_Task objective_. When you transcribe the listing that follows, keep every line exact and skip any picture.
^^^^^^^^
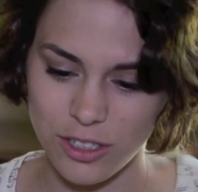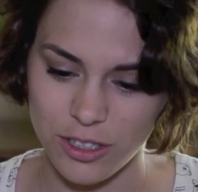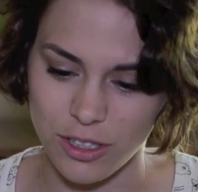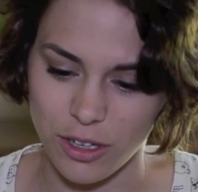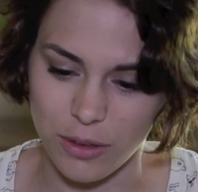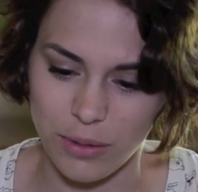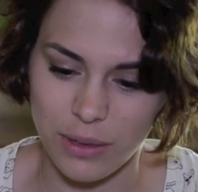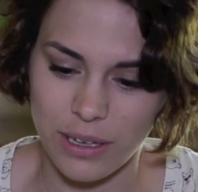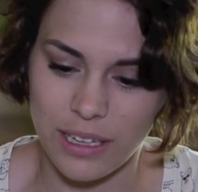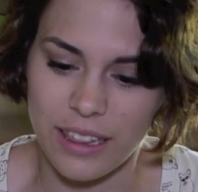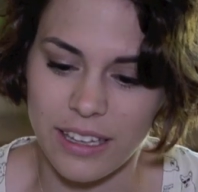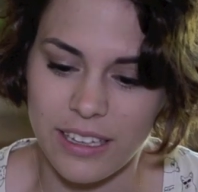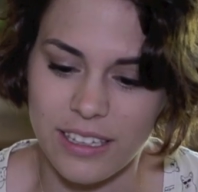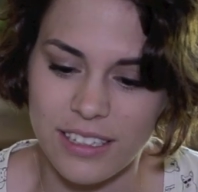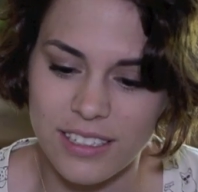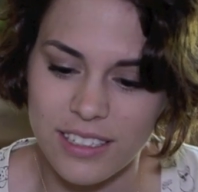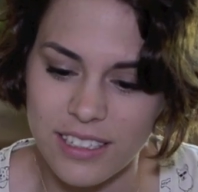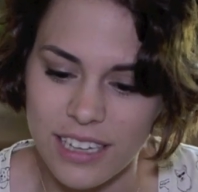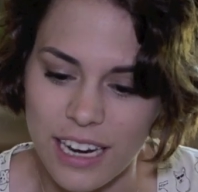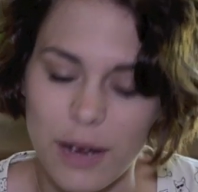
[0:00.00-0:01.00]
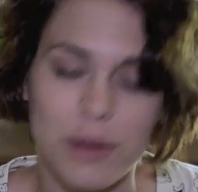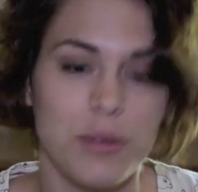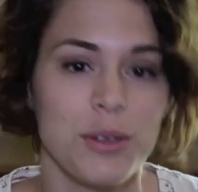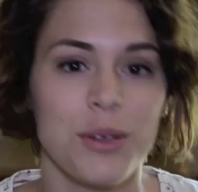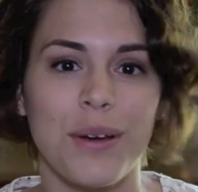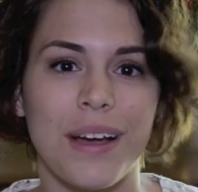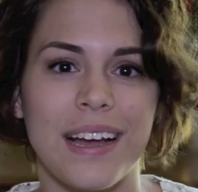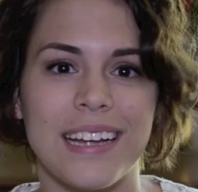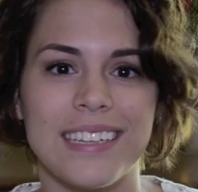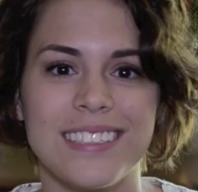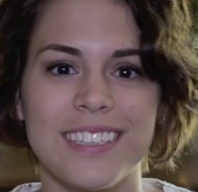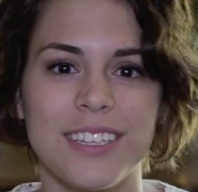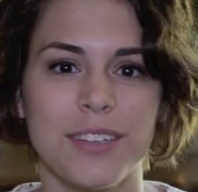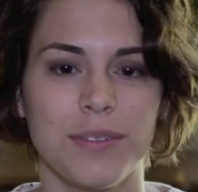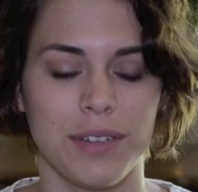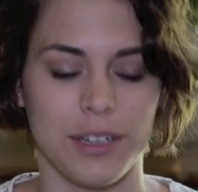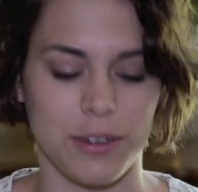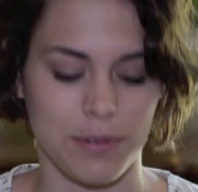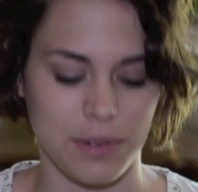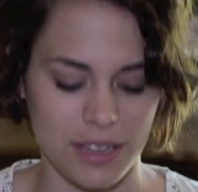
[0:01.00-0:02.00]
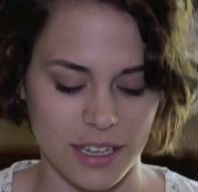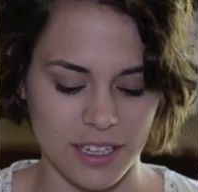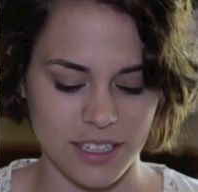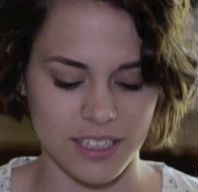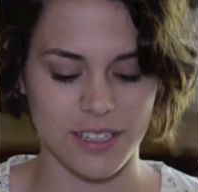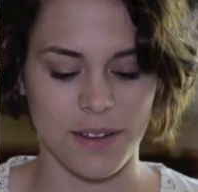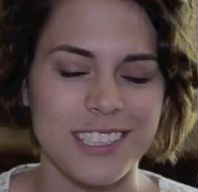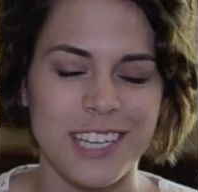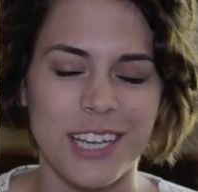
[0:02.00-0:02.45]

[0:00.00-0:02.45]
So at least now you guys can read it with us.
^^^^^^^^
_Your response_.
[0:00.00-0:01.00]
[0:01.00-0:02.00]
[0:02.00-0:02.45]

[0:00.00-0:02.45]
So at least now you guys can read it with us.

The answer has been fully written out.